Some commentary, some open questions.
dom0 impact of ZFS
$ sudo qubes-dom0-update zfs works. But it installs 218 packages with an installation footprint of 291 MB, and these packages must stay installed because the kernel module must be rebuilt for every kernel upgrade. That’s tough to swallow re: security hygiene. I don’t think there’s any getting around this. The module build and some of the package footprint could be offloaded to an assistant VM, but ultimately you’re going to be running the product of that build in your dom0.
Swap memory under ZFS
ZFS swap datasets are unsound under high contention of memory, as ZFS must do memory allocation for metadata as part of storage, including swap storage, so there is a risk of OOM → swap offloading → ZFS allocation → but OOM! → doom.
- Related issue: Swap deadlock in 0.7.9 · Issue #7734 · openzfs/zfs · GitHub
- Summary: this appears to be an architectural problem in ZFS, perhaps solvable by pre-allocation of whatever ZFS metadata memory could be needed for managing swap. In any case, ZFS swap reliability requires upstream work.
It is not complicated to create a regular swap partition outside of the zpool and assign that for dom0’s use. But what about /dev/xvdc1 swap, in every running qube? Is that similarly risky if backed by ZFS? It is difficult to think through the possible memory contention scenarios, through the layers of abstraction/virtualization and my own partial understanding. Perhaps the risk is naturally mitigated by qube maxmem thresholds and qmemmand, and assigning extra slack memory to dom0 for ZFS’s use; or perhaps it’s more complicated.
- Plausible workaround for domU:
qubes-prefs default_pool_volatileshould be directed to a different ‘regular’ Qubes pool outside of ZFS? Is it as simple as that? How large should the pool be –n * 1024M, wherenis the max number of VMs you expect to run concurrently?- Drawback: loss of the data safety/integrity guarantees provided by ZFS vs ext4/xfs/etc.
For my present install I elected to YOLO dom0 swap and /dev/xvdc domU swap on ZFS, mostly because it was simplest to do, and rationalized with an intention to experiment with zram for less dependence on swap.
/boot on ZFS
It’s marginal, but I would prefer to move /boot to ZFS too for checksumming and mirroring but I’m skeptical this will Just Work with coreboot+Heads.
- Related issue: Include ZFS · Issue #187 · linuxboot/heads · GitHub
- btrfs instead? but maybe not: Add BRTFS under Heads (recovery shell purpose) · Issue #1202 · linuxboot/heads · GitHub
Separate ZFS pools or separate datasets within a single ZFS pool
Under LVM, the dom0 root and the domU vm-pool are separate logical volumes.

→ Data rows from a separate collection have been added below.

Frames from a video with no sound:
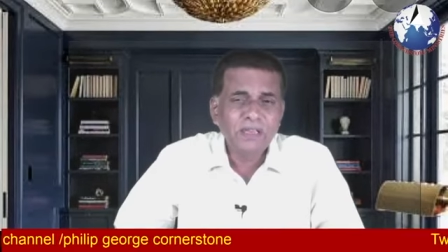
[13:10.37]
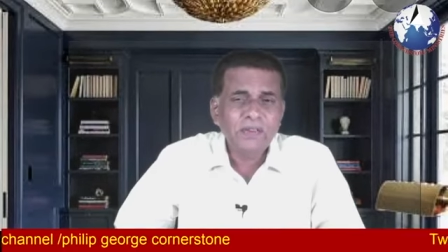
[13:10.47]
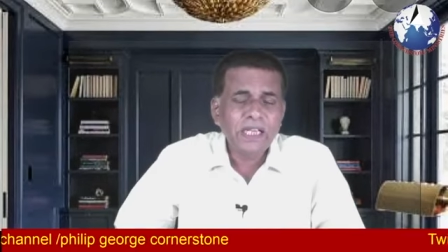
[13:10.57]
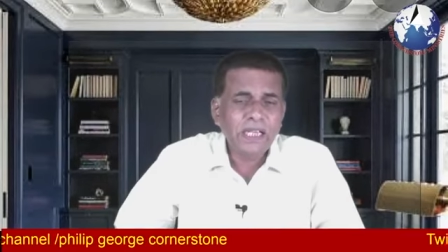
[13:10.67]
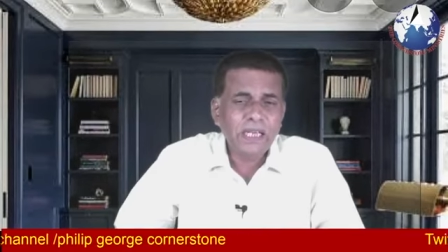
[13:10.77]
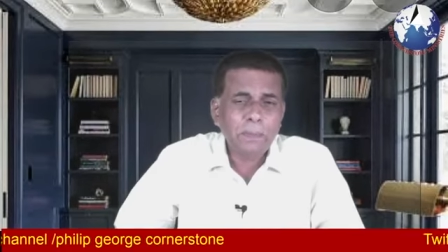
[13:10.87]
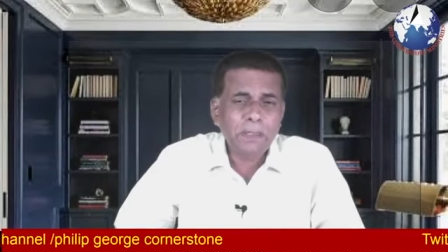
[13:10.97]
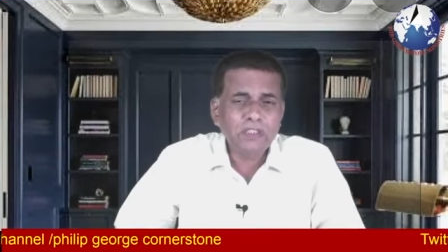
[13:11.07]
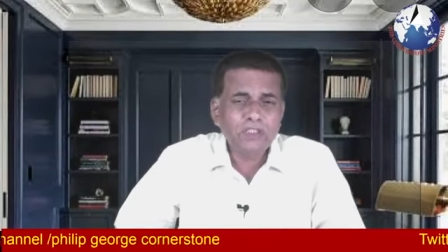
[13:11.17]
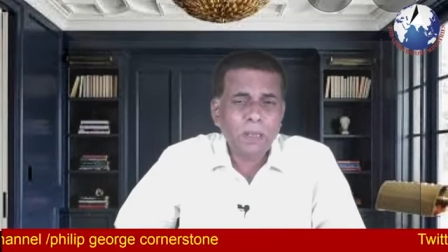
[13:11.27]
It
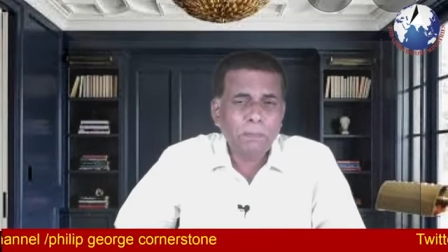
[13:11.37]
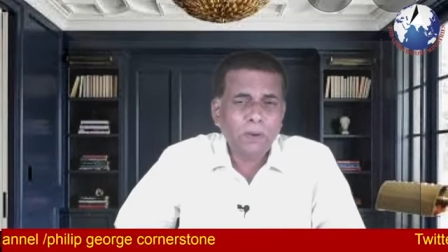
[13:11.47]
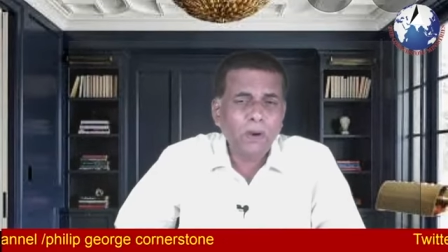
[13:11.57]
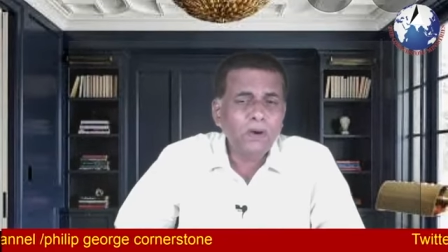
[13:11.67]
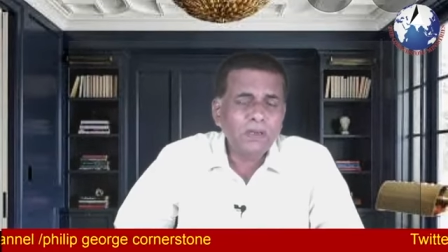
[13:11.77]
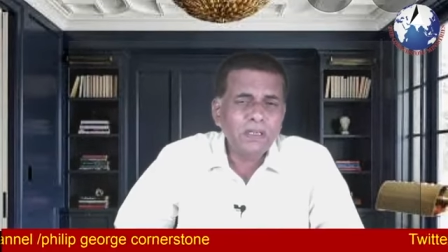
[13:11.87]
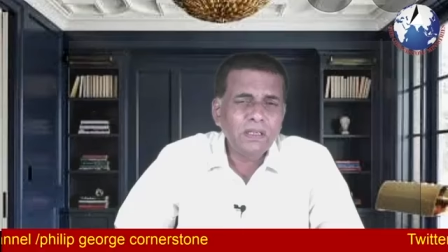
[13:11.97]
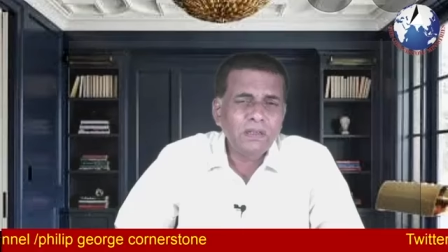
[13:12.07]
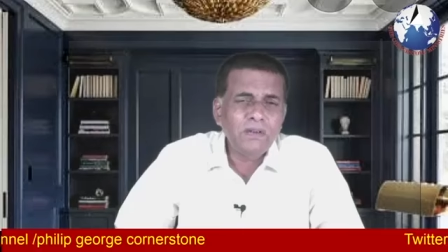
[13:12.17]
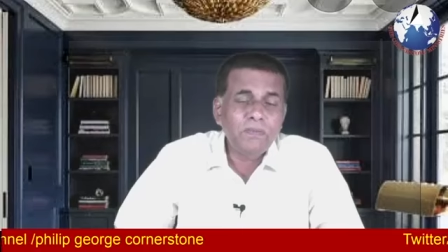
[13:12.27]
depends upon
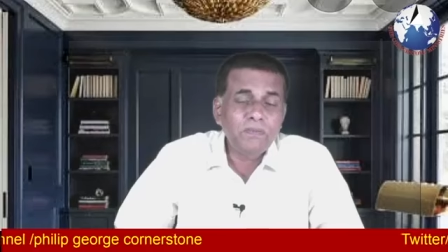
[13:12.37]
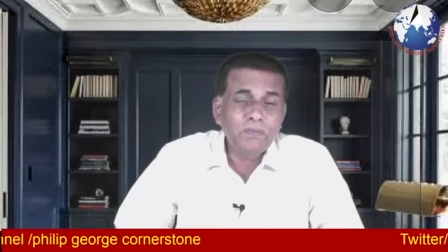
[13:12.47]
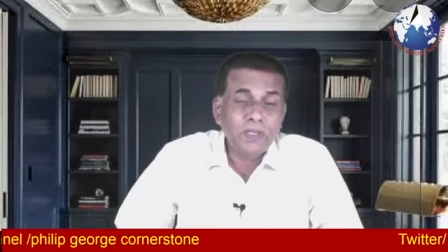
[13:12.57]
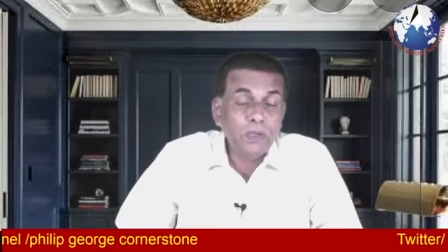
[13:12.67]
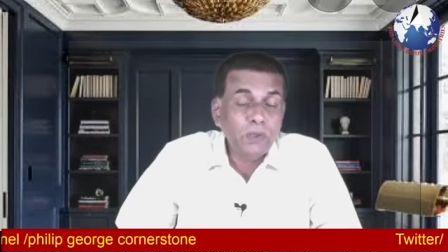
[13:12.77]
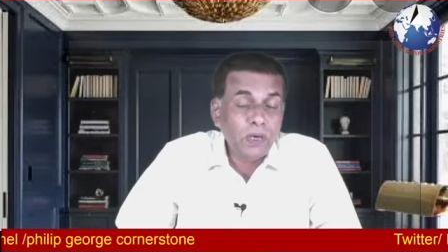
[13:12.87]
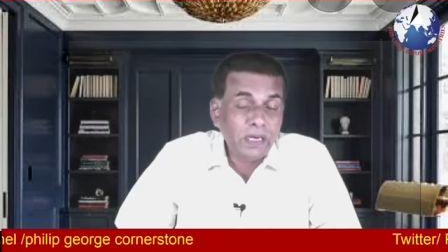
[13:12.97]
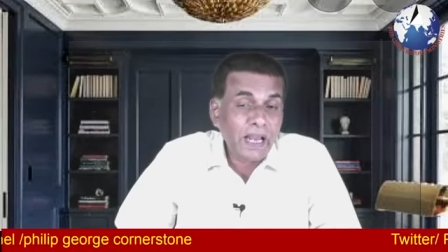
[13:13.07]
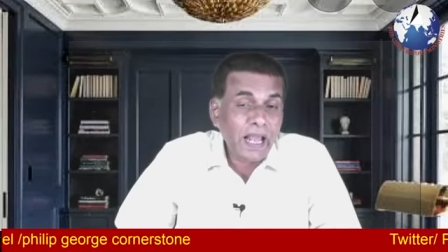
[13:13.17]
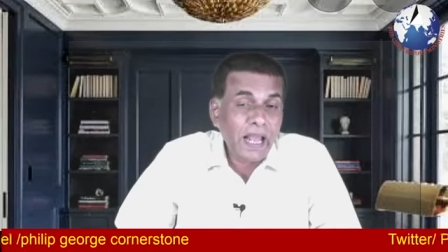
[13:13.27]
um,
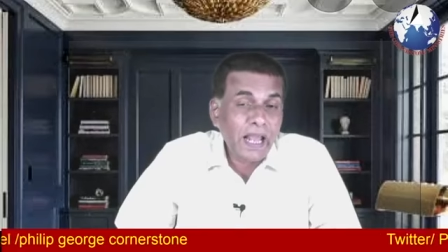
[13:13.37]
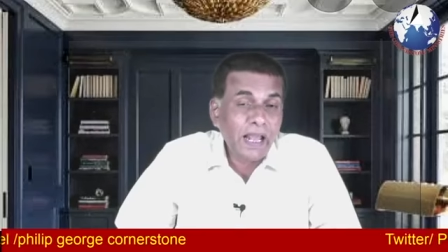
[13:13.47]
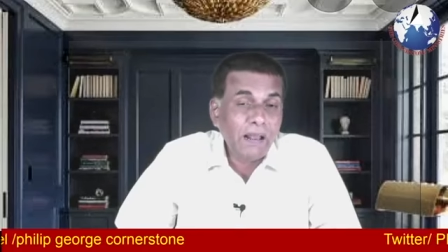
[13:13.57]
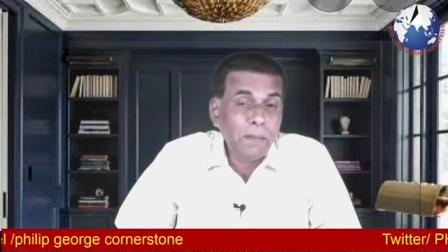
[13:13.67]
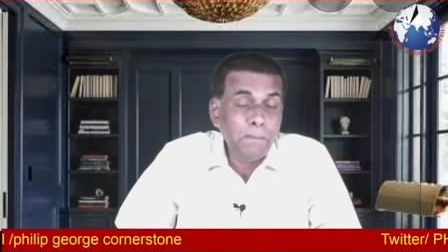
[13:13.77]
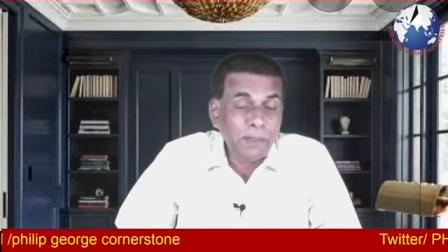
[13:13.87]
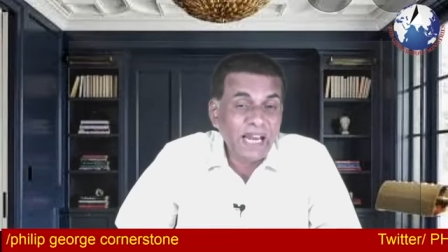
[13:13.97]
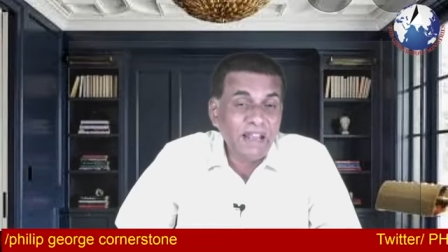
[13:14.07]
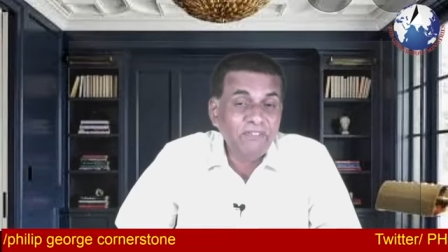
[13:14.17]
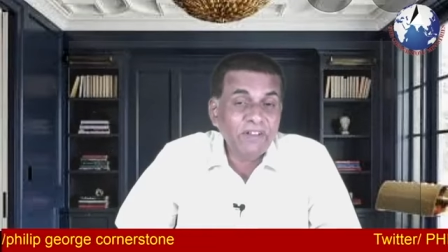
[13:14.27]
your uh,
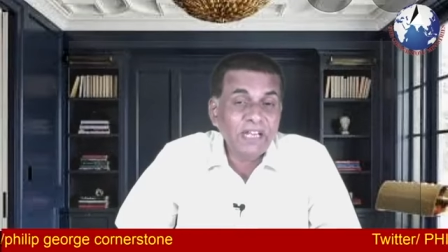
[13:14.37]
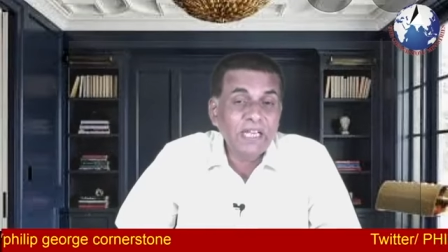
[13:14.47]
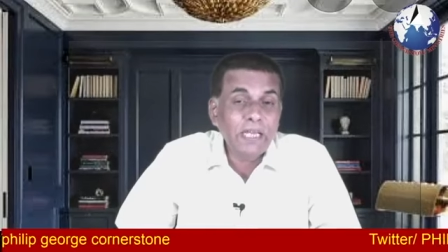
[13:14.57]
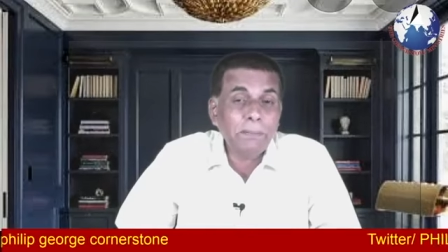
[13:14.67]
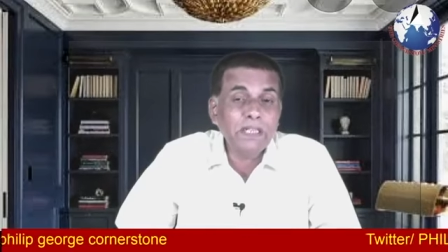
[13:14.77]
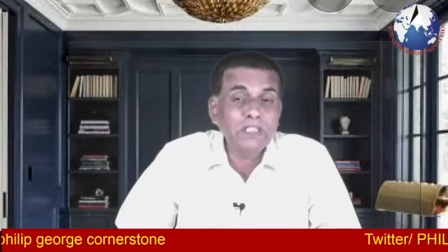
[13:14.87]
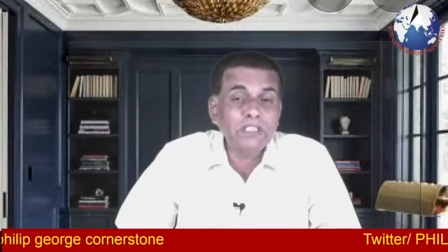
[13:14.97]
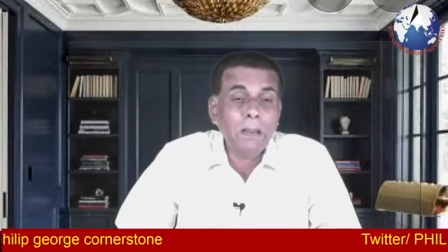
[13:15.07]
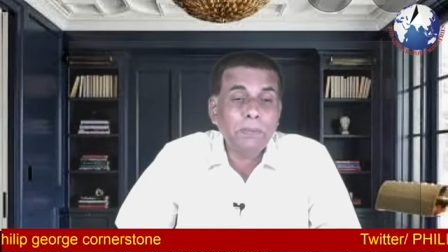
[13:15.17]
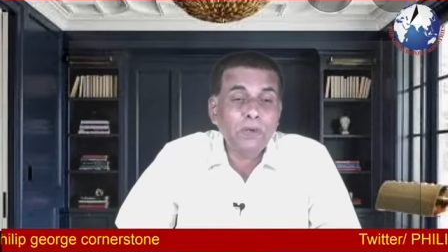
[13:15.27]
belief, it depends
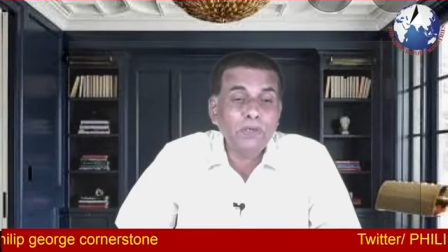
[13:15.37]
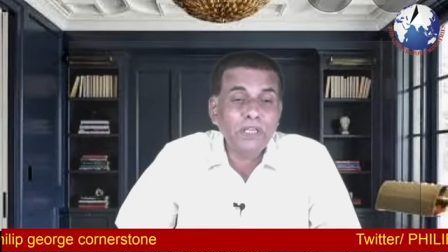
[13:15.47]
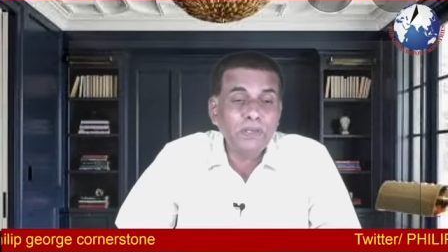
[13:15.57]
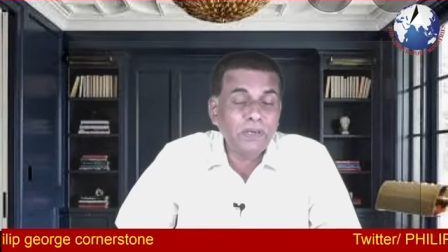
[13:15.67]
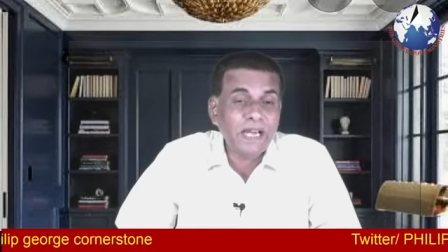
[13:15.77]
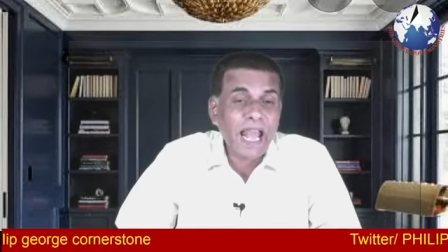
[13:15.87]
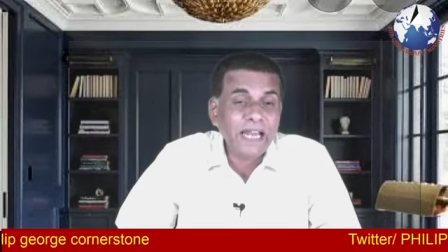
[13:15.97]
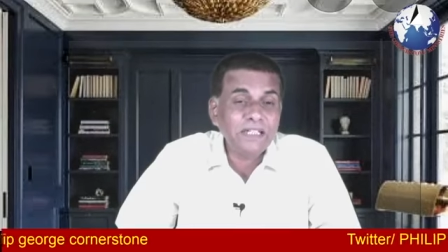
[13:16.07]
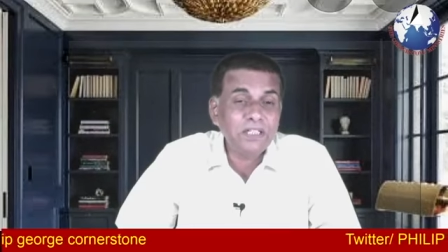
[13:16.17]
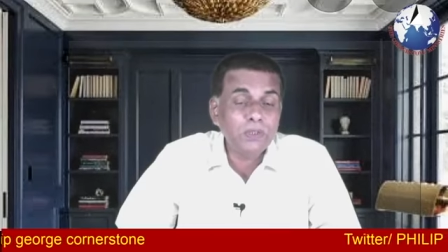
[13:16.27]
upon your
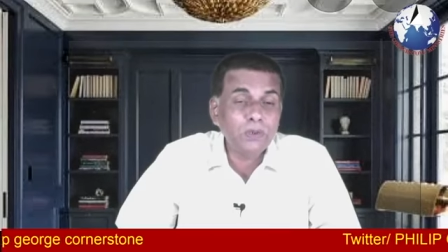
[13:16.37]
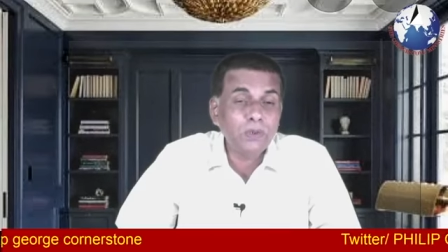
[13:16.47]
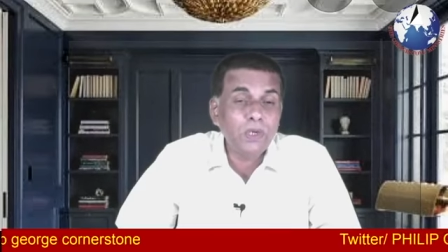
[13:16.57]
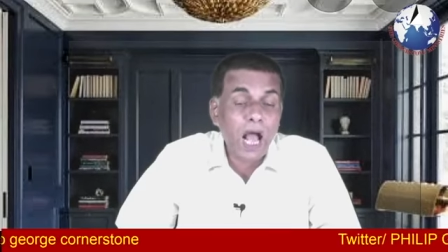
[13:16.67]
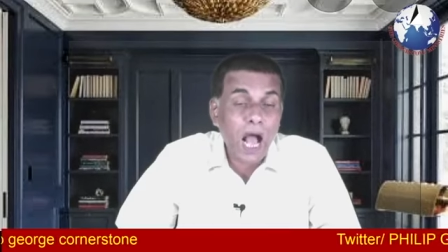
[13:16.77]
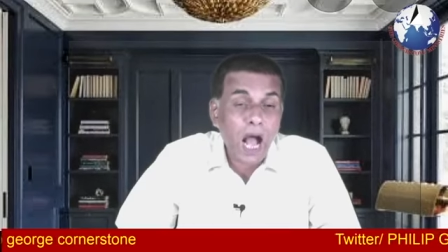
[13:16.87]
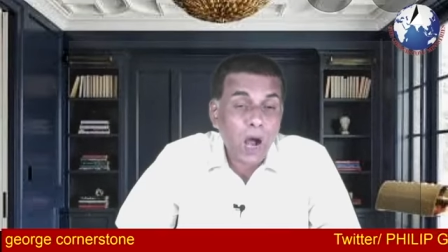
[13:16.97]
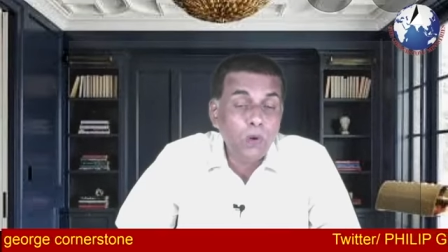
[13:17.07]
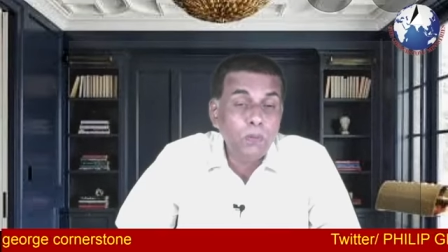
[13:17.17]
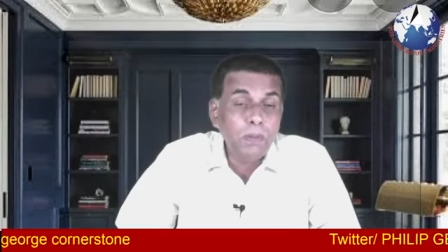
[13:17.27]
attitude,
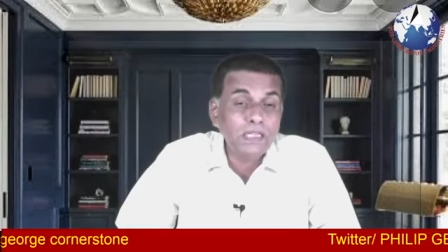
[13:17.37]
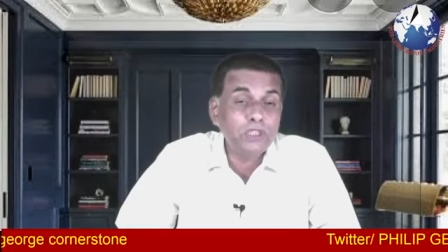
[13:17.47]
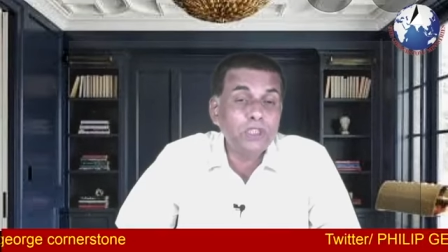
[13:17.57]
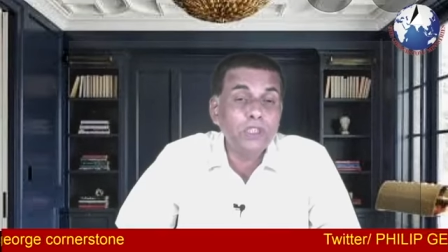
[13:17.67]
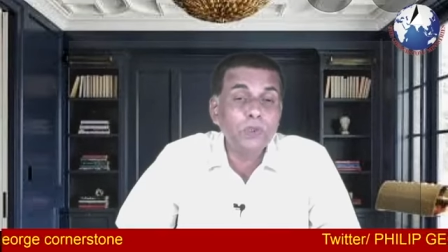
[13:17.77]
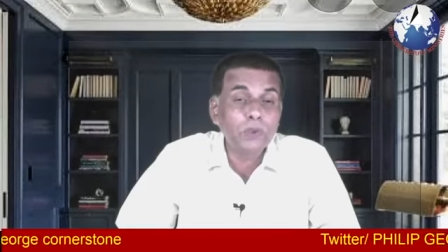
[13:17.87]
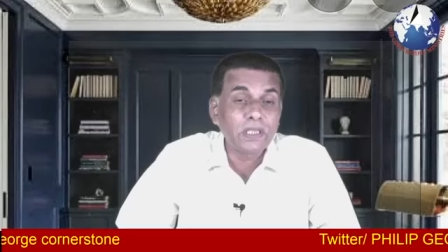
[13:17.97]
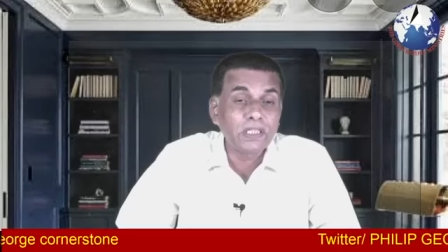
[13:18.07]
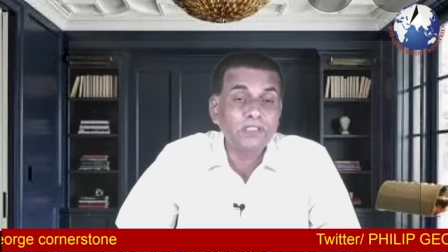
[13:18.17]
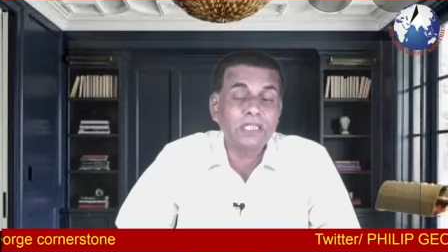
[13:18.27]
how much you
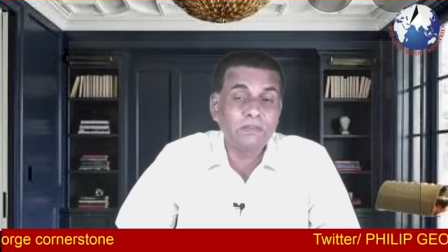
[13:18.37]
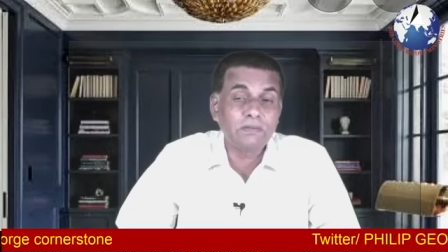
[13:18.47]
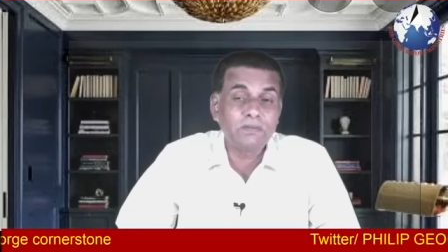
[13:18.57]
receive.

Under ZFS, the topology could be two partitions (perhaps under LVM) for two ZFS pools – one for dom0 root and another for the vm-pool – or it could be a single partition of a single zpool holding separate datasets for dom0 root and vm-pool. I think the single zpool approach is more efficient from a ZFS perspective, and the datasets can be tuned and quota’d individually just the same as separate zpools can. I’m not sure if there is more to consider here.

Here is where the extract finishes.